This past weekend I was at a Christian music and arts festival. I went to a talk on consumerism. I don’t remember exactly what the talk said, but it’s kept my internal monologue alive.
I am left observing the shallowness of consumerism – especially blatant extravagant consumerism. I feel quite morbid about it and my view of it. We turn to things to make us cooler, happier and more fulfilled. We rely on wasting our money in hopes that having a wardrobe full of clothes is going to change our lives.
I’ve done that though, I’ve been there. Like I’ve previously mentioned I own 40 pairs of shoes and 15 scarves and I rarely wear shoes nor scarves. I’m in a position to say this- a full wardrobe gives you one thing, a full wardrobe.

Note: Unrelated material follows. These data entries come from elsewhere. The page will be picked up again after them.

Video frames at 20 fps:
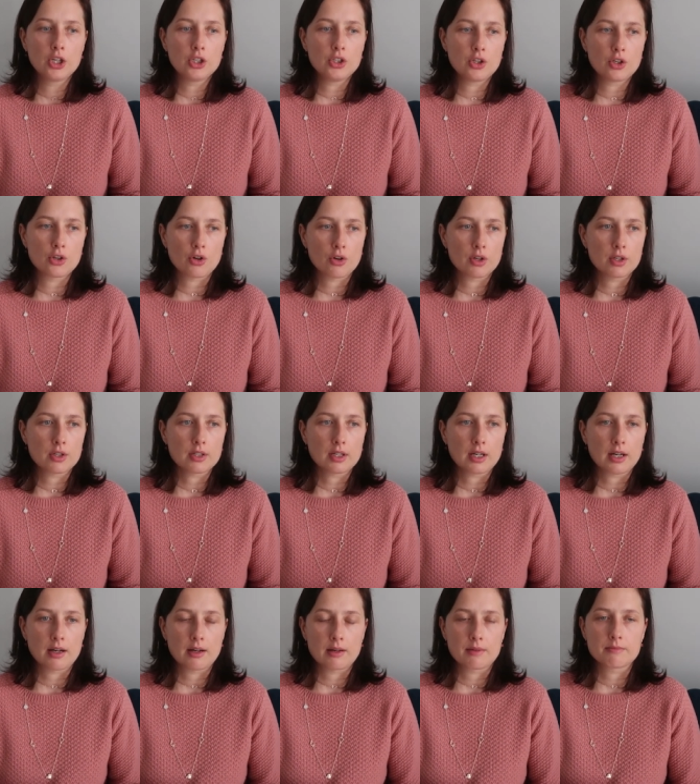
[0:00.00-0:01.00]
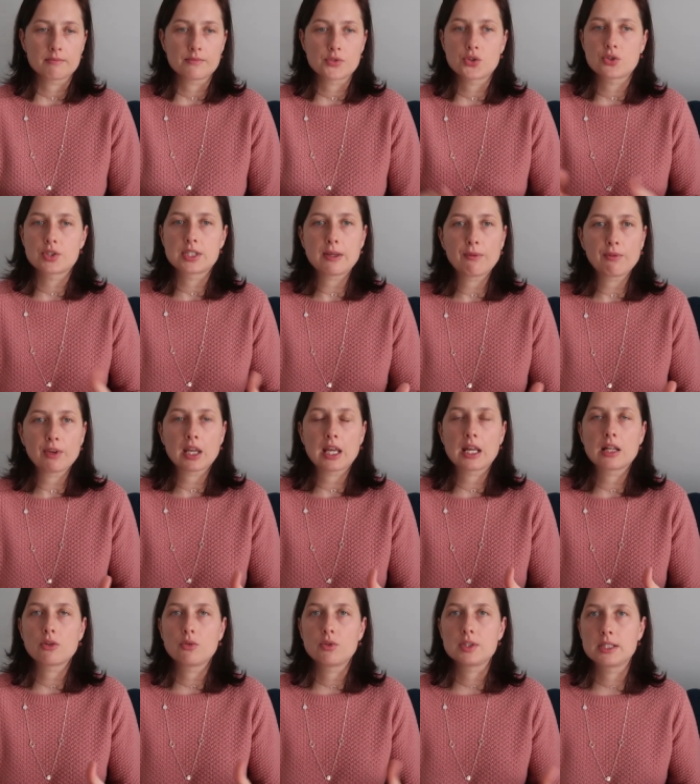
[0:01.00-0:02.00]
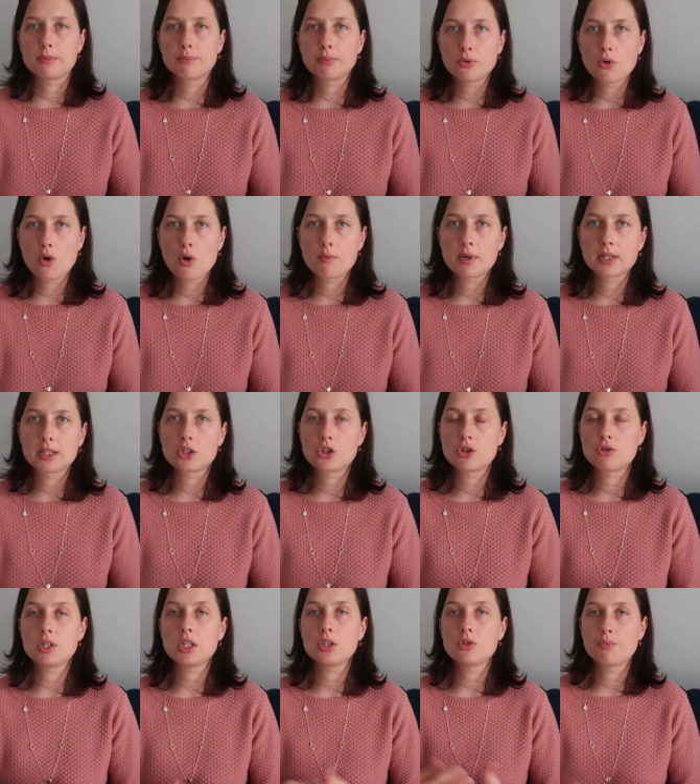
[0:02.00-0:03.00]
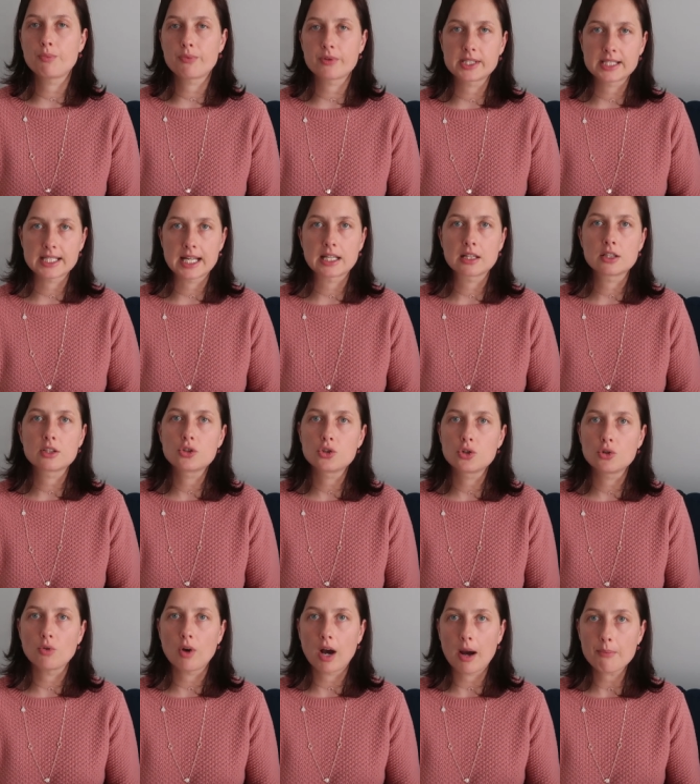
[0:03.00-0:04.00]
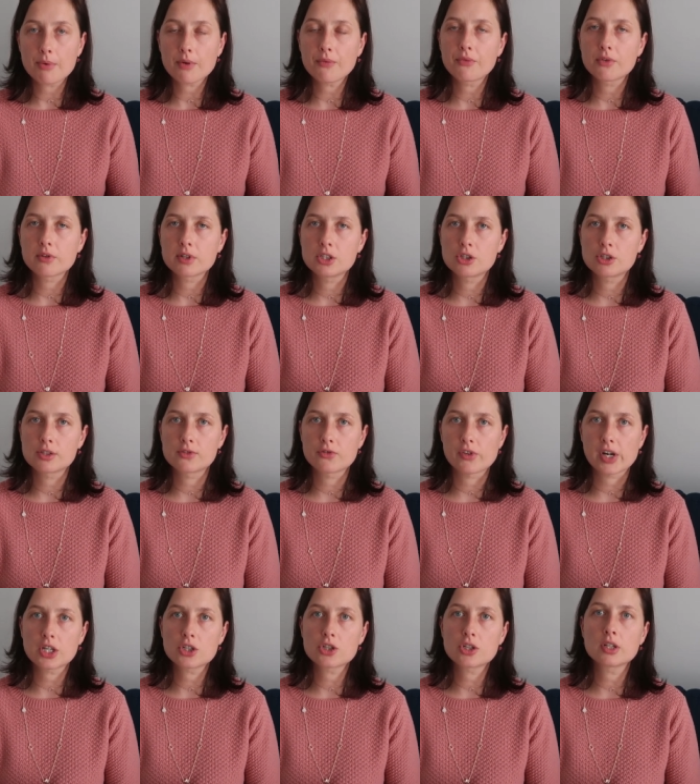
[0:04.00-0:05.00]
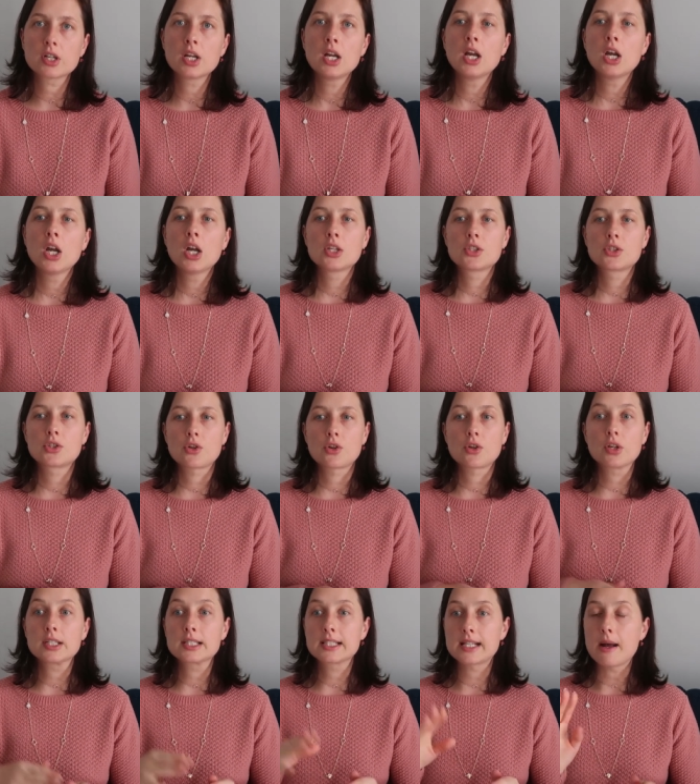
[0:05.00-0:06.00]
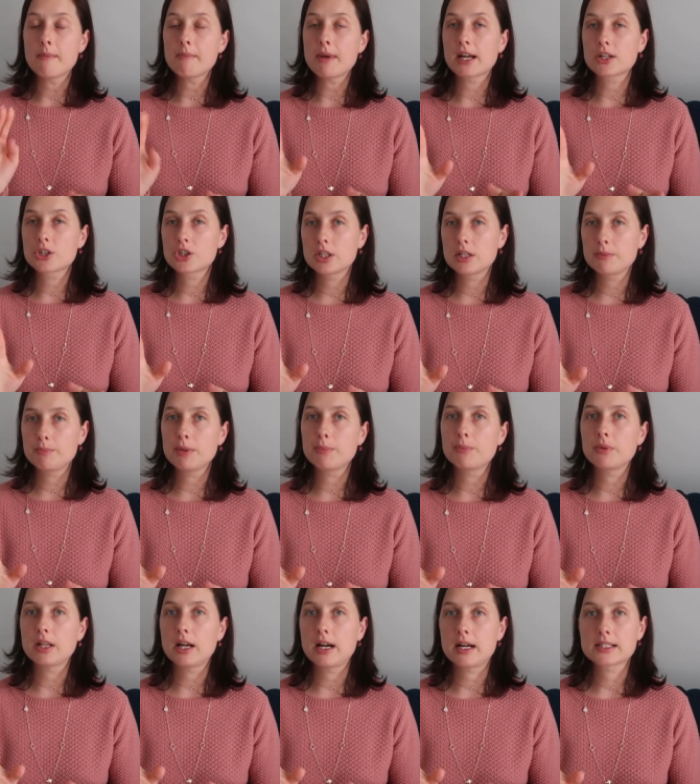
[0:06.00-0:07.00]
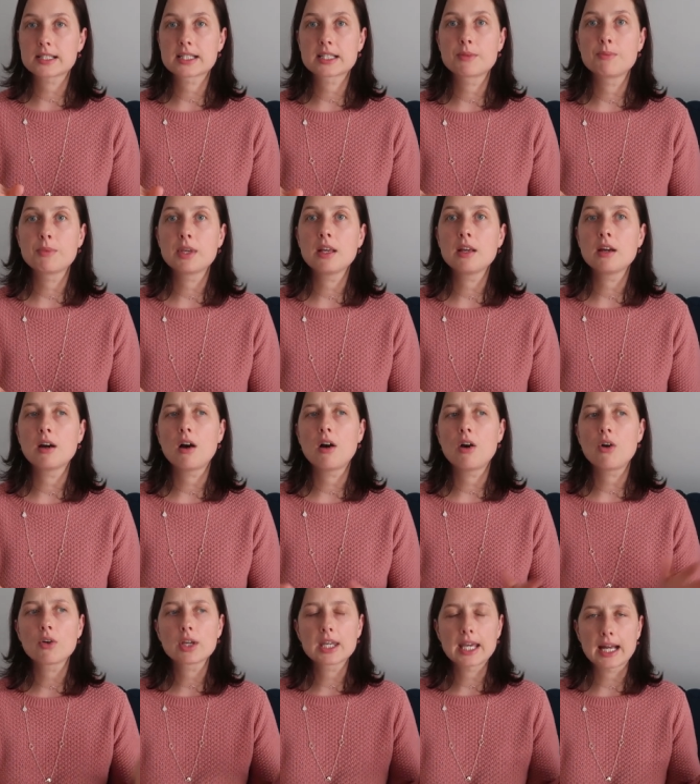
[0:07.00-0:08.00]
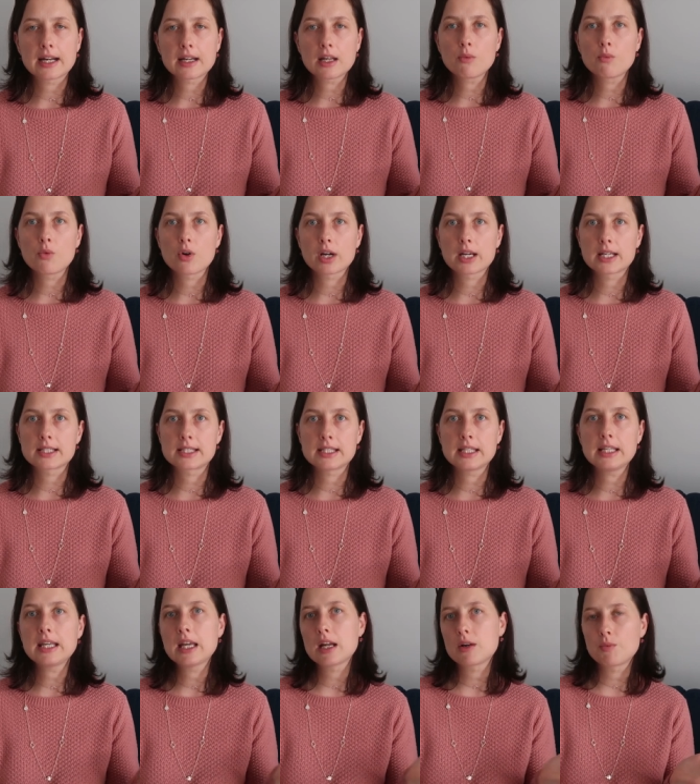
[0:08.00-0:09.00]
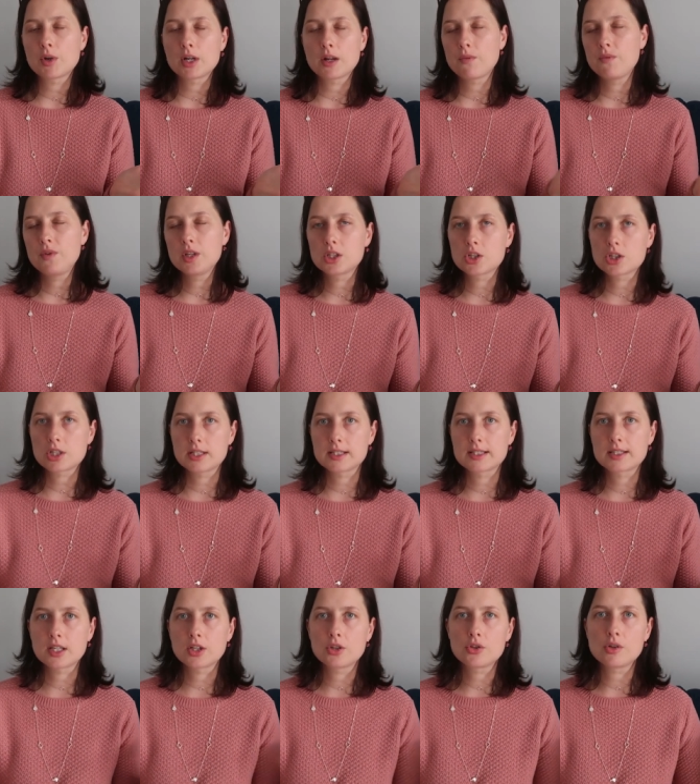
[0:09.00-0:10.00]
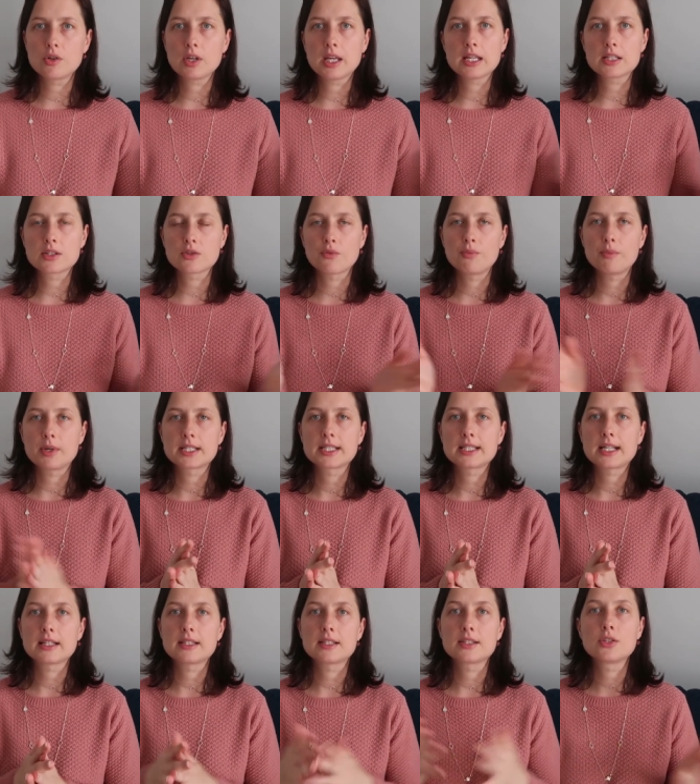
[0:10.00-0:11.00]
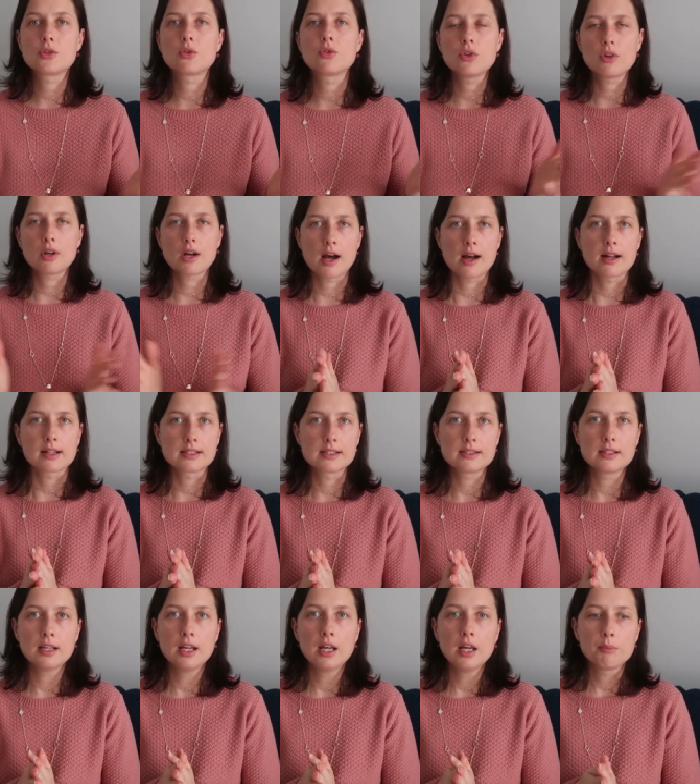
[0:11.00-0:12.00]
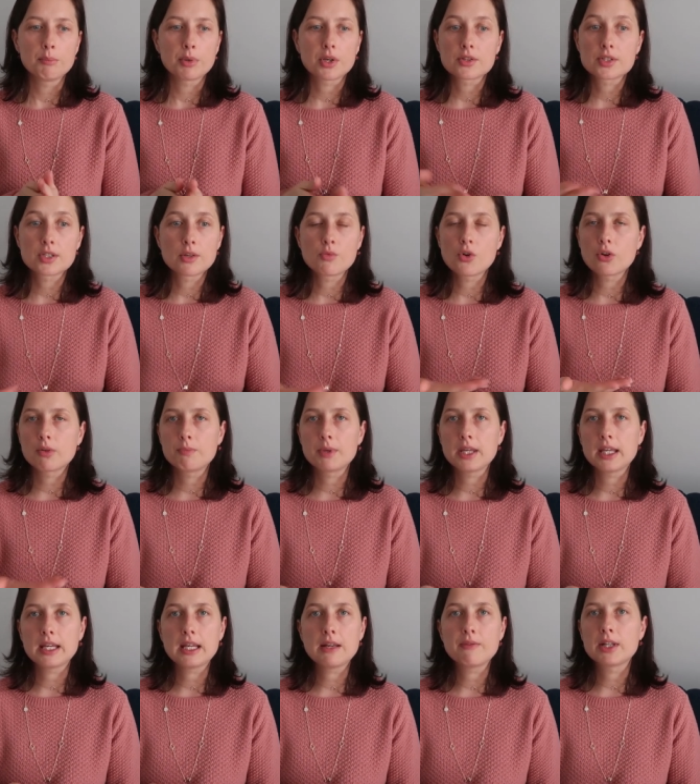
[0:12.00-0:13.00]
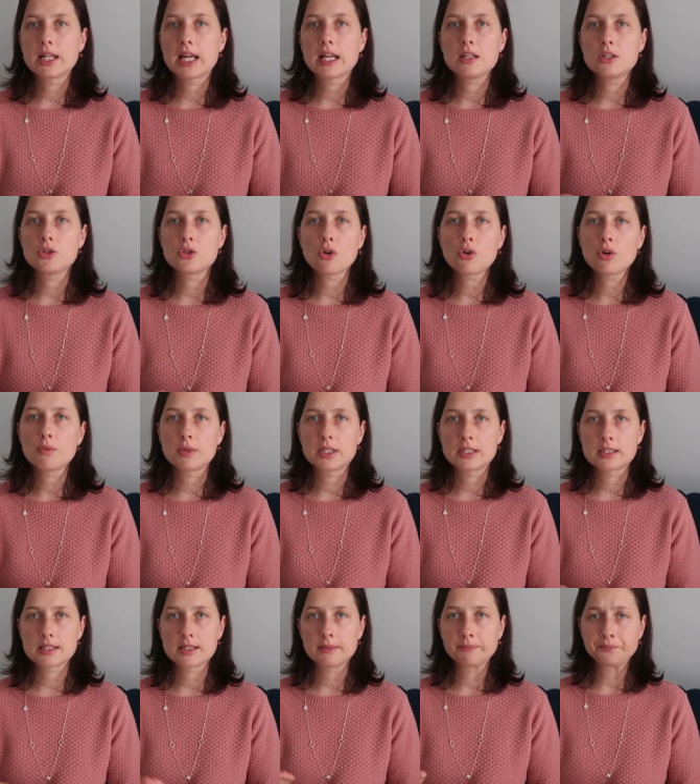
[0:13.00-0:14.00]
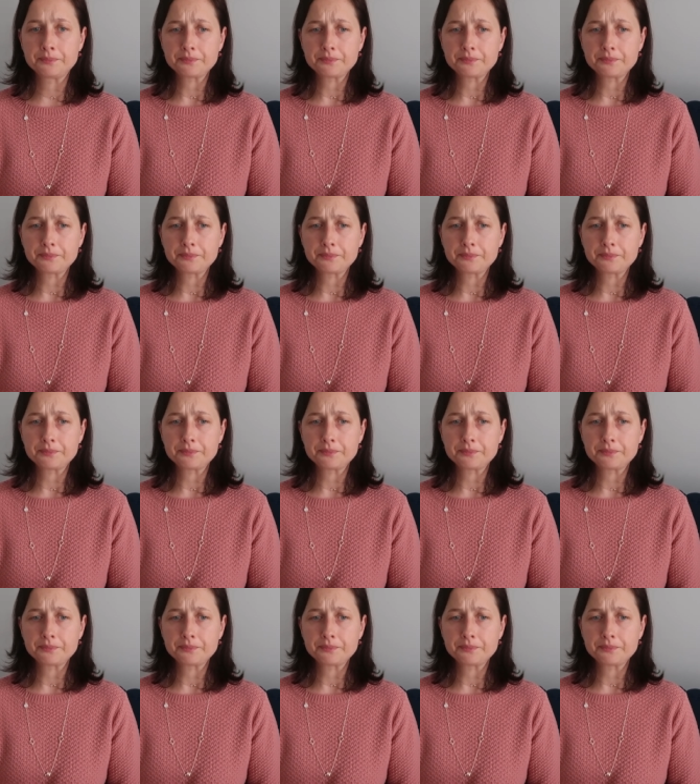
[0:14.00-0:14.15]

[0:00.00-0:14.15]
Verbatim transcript: you know, um, certificate or diploma that you need to present to APRA for registration. So some actually people ask me, oh, can I work as E N when I finish, let's say, two years of my studies? No, you can't, because you won't be given any documents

Does this revelation mean my love for clothes has diminished? No, not at all! Simply, I have accepted that I only wear a few things so why am I trying to turn everything into a collection?
My past insistence of constantly purchasing new things is confronting and the roots run deep. Whenever I’m out now I find myself holding something pretty while repeating ‘I have enough dresses! I have enough dresses!’
For myself anyway, my consumerism is a mask and a blanket to cover a multitude of insecurities and consumer driven notions that are going to take a lot to remove, however, my busting at the seams closet and bank accounts are begging for me to try.